Le Bayon (1878:16) donne trénoz, ternoz, 'lendemain, au-delà de la nuit', et tresplek de tre pluek 'traversin' ou treskizein de tré kiz 'ouvrir un passage à l'eau, drainer'.

tour-

On trouve également tarlonkañ et tourlonkañ 'avaler de travers', ce qui induit que le préfixe tour- ne serait pas indépendant.

Sémantique

Selon Le Bayon (1878:16), ce préfixe "indique tout ce qui tient à l'idée de passage, les deux termes, le temps, le moyen, le sujet, le trajet, les traces du passage d'un point à un autre".

Il donne trémen 'aller au delà, passer', trelon̄kein 'avaler de travers'.


tre- vs. ar-

Kervella (1947:§876) note que beaucoup de racines préfixées par tre- ont aussi une préfixation en ar-. Il cite: arvell, arveriañ, argoad, argas...


tre- vs. tar-

Le morphème tre- est parfois en concurrence avec le morphème tar-.

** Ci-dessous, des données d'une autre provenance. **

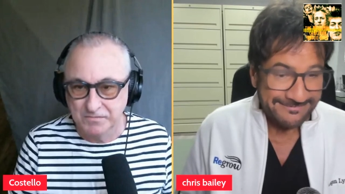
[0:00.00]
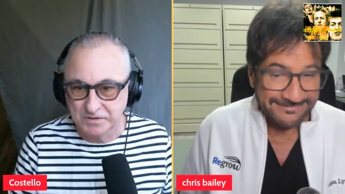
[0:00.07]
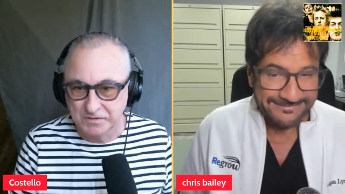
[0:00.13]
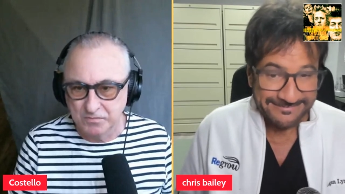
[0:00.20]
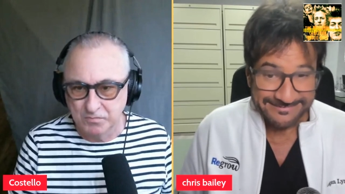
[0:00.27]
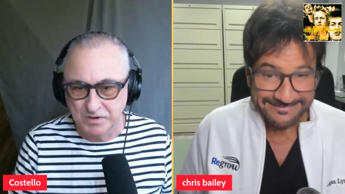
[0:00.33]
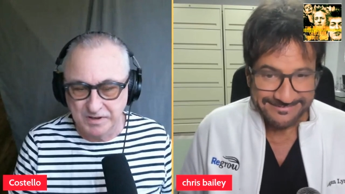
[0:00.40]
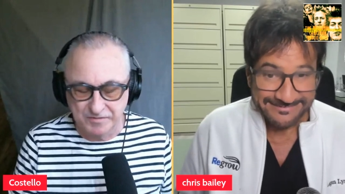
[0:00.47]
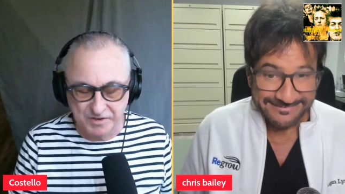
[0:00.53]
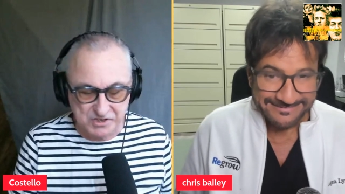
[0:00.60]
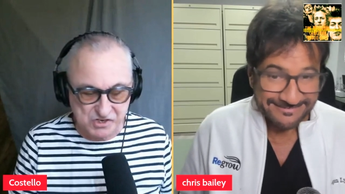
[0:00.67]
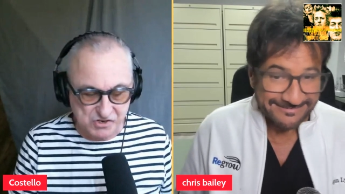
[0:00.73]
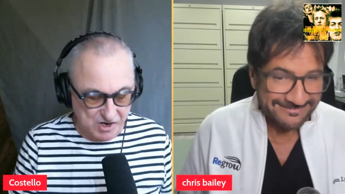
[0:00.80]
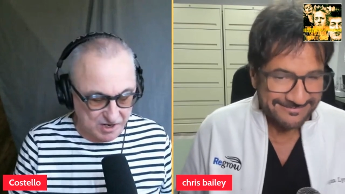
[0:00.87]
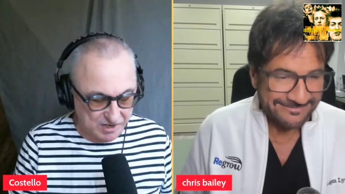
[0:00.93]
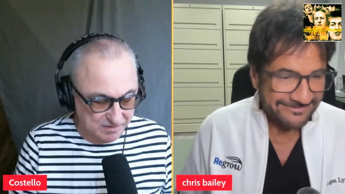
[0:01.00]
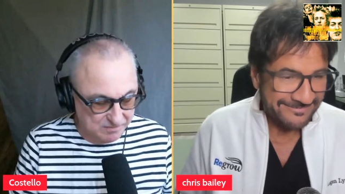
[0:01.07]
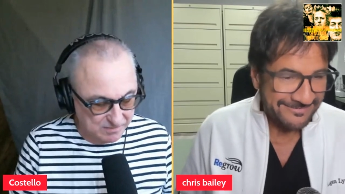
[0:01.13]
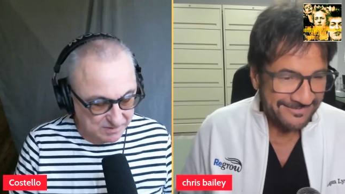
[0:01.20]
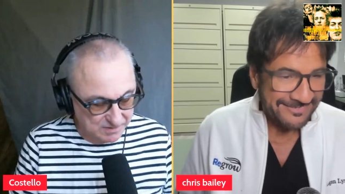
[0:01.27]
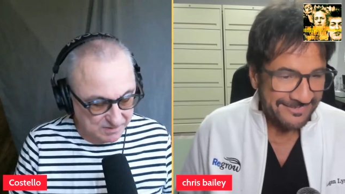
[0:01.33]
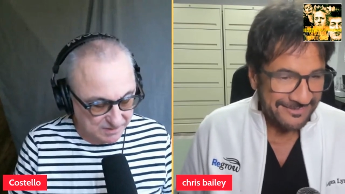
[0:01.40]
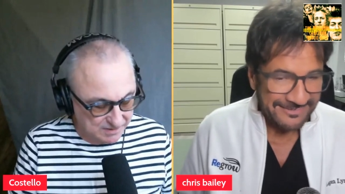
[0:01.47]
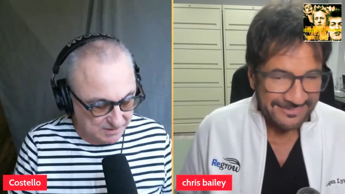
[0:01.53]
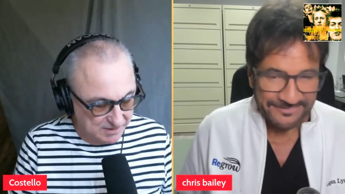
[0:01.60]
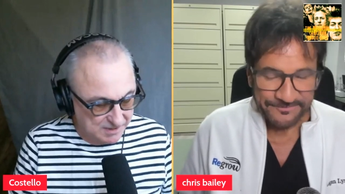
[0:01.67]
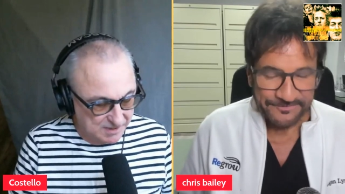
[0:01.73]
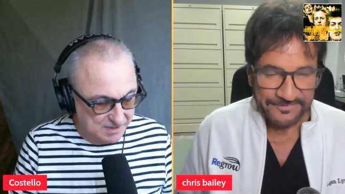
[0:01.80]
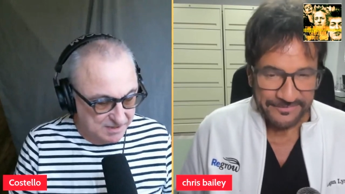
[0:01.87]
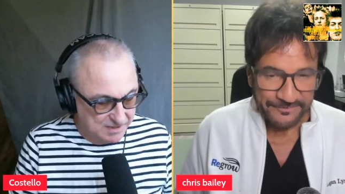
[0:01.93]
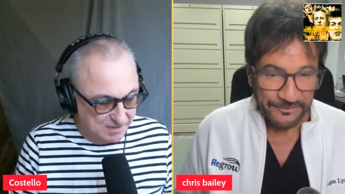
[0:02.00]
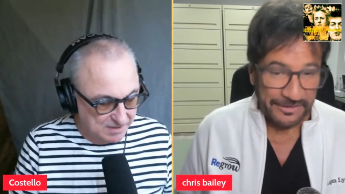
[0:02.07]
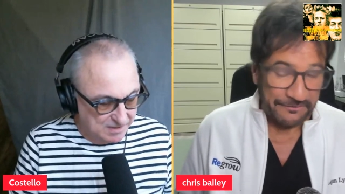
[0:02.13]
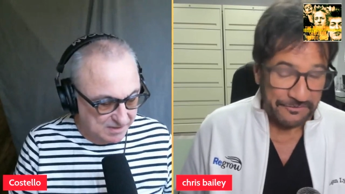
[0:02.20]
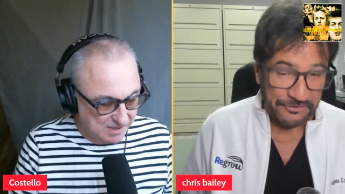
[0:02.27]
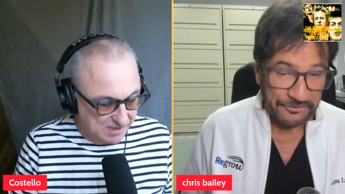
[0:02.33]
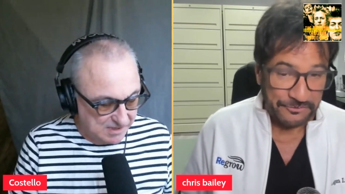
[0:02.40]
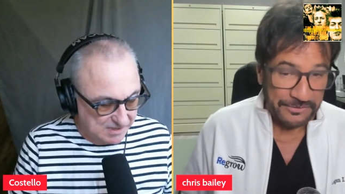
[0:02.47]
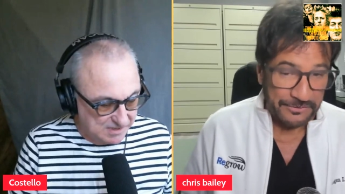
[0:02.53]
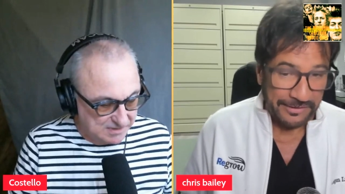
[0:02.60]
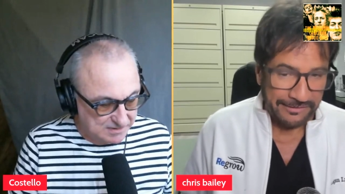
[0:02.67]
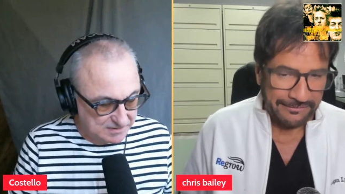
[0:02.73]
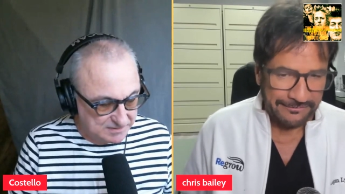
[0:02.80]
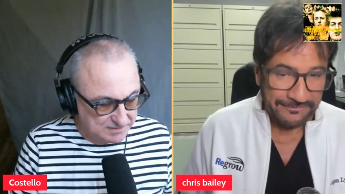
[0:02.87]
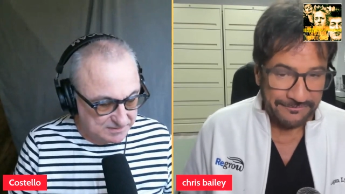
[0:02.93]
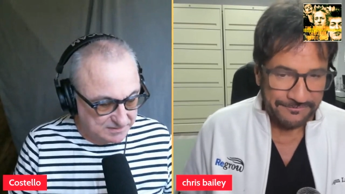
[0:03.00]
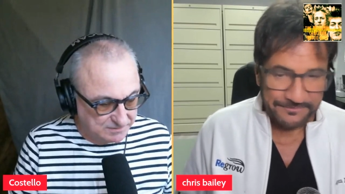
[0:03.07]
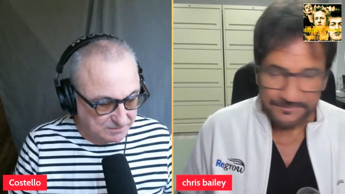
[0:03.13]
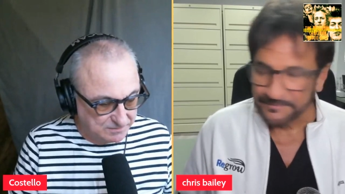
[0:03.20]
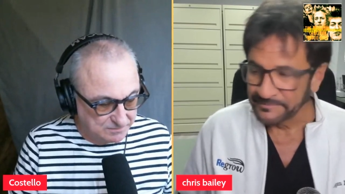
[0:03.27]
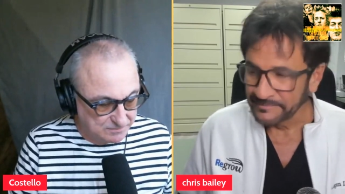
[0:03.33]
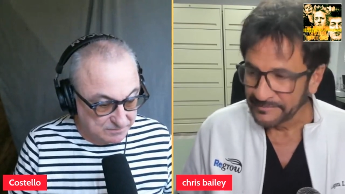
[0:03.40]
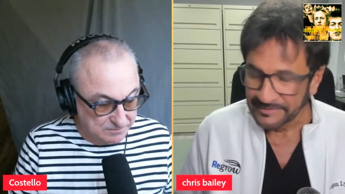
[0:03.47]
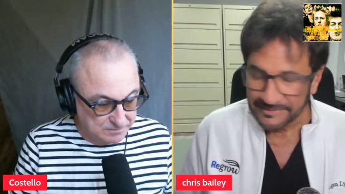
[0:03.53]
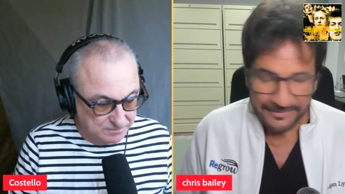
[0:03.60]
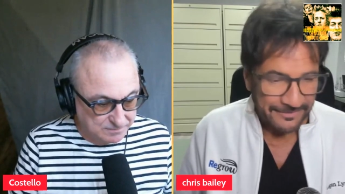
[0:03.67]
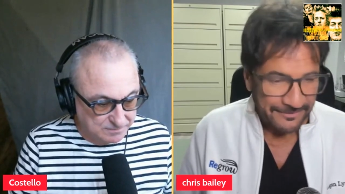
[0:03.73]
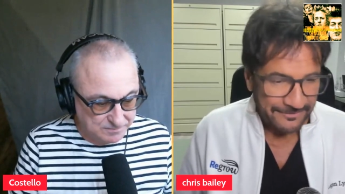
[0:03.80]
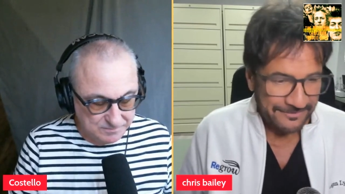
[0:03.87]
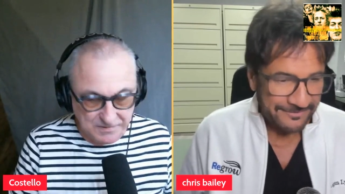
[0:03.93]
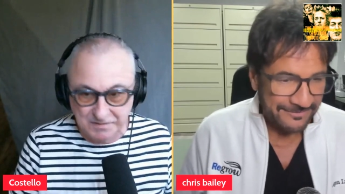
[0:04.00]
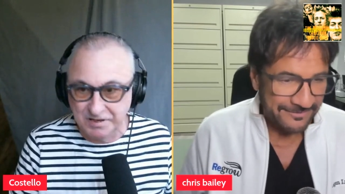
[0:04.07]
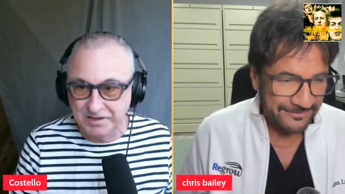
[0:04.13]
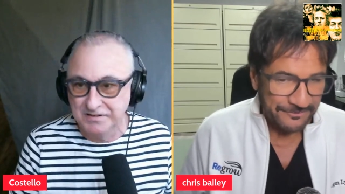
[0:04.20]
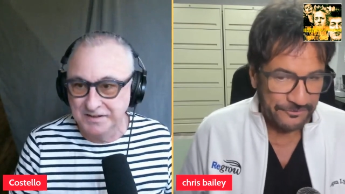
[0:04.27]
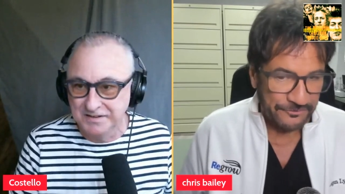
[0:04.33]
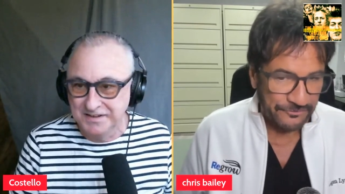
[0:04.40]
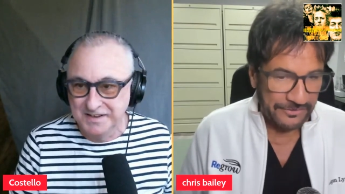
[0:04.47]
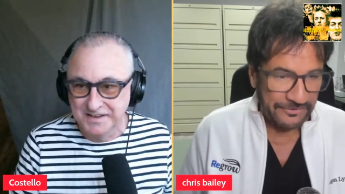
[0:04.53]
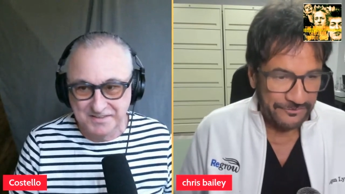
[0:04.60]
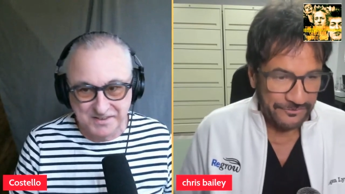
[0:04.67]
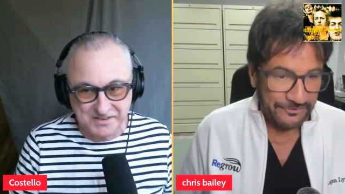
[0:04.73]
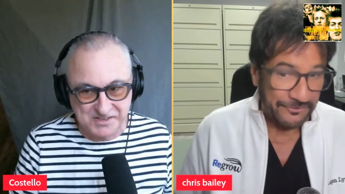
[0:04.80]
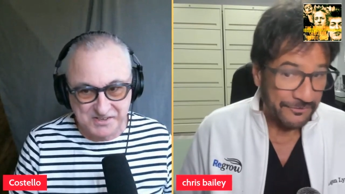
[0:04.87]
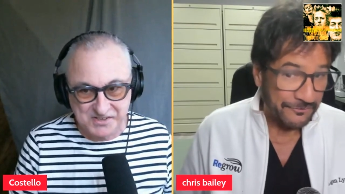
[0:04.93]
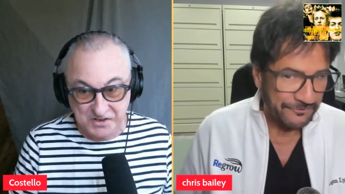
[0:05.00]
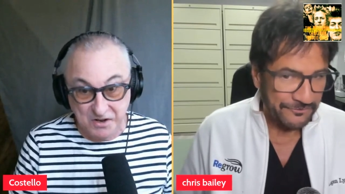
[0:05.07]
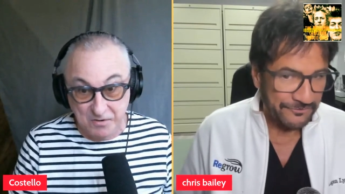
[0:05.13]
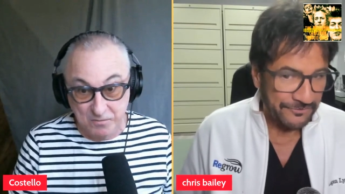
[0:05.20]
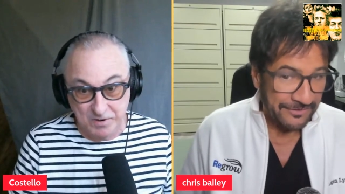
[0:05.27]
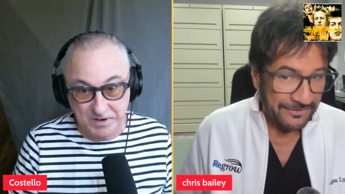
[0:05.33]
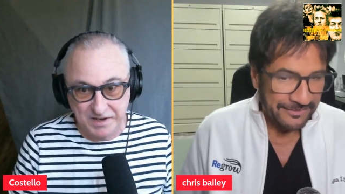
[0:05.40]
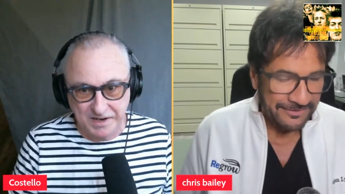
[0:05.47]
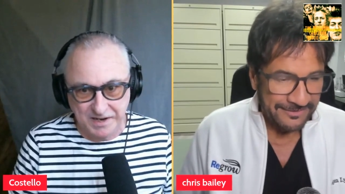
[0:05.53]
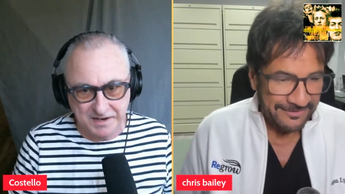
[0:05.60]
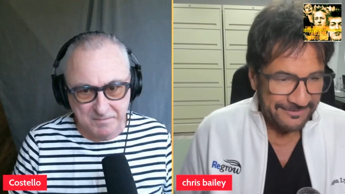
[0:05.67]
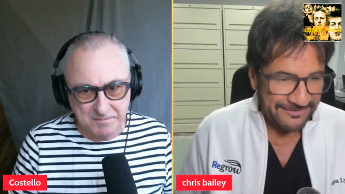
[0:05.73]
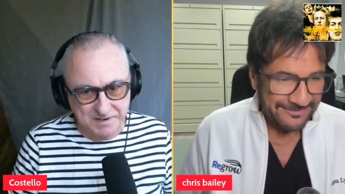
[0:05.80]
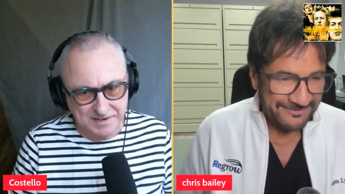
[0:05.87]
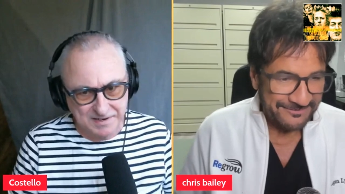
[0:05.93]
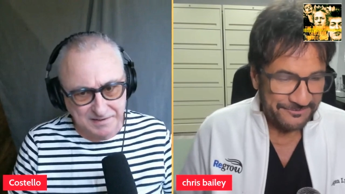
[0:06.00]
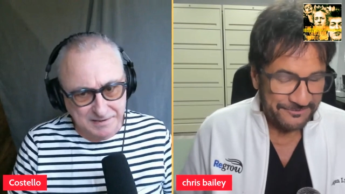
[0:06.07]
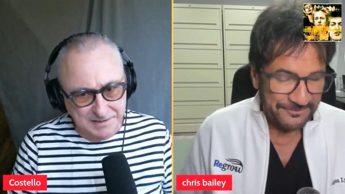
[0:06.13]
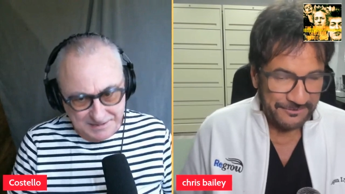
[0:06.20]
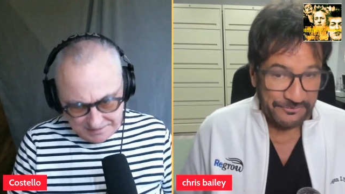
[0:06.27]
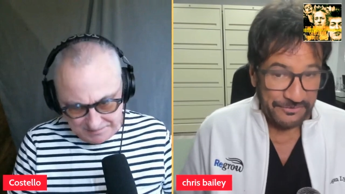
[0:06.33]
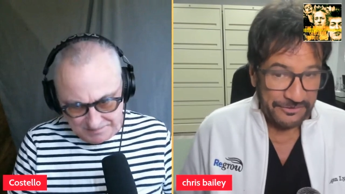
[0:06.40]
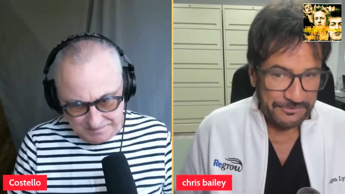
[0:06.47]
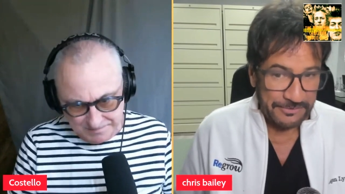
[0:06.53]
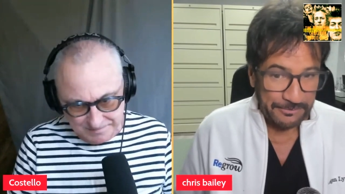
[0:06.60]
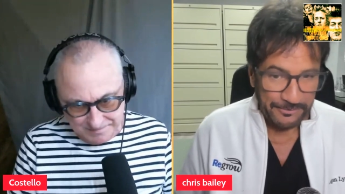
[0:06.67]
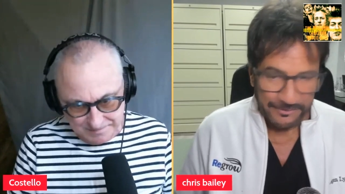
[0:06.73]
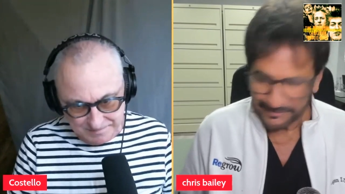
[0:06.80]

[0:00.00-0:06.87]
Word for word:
Speaker 1: we'll, we'll give it a try. We'll. Uh,
Speaker 2: We're having a three way. Mm-hmm.
Speaker 1: Mm-hmm. this is not what I had in mind.
Speaker 2: French people.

(3) trec'hwezh, tarc'hwezh 'dyspnée, manque de souffle'

trec'hwezhiñ, tarc'hwezhiñ 'manquer de souffle', Favereau (1993)

Horizons comparatifs

Deshayes (2003:38) compare tre- à l'ancien français tres- issu du latin trans-.

Le breton et vieux breton tre- correspondent au gallois try-.


Selon Kervella (1947:§886), trevell 'travail, besogne' est formé sur la racine /mell/, qui aurait ensuite été influencé par la forme du français travail. Selon Favereau (1993:'trevel'), la forme ancienne est travell, avec une variante en streuvell.


À ne pas confondre

Il existe deux autres préfixes pouvant être réalisés en /tar/-: le préfixe diminutif a-perfectif dar-, dor-, tar-, tor- (darlammat > 'palpiter', Favereau 1993) et tar(v)- 'taureau, mâle' grammaticalisé en préfixe dans targazh 'matou'.

Il existe un autre préfixe pouvant être réalisé en /gar/-: l'atténuateur gar-.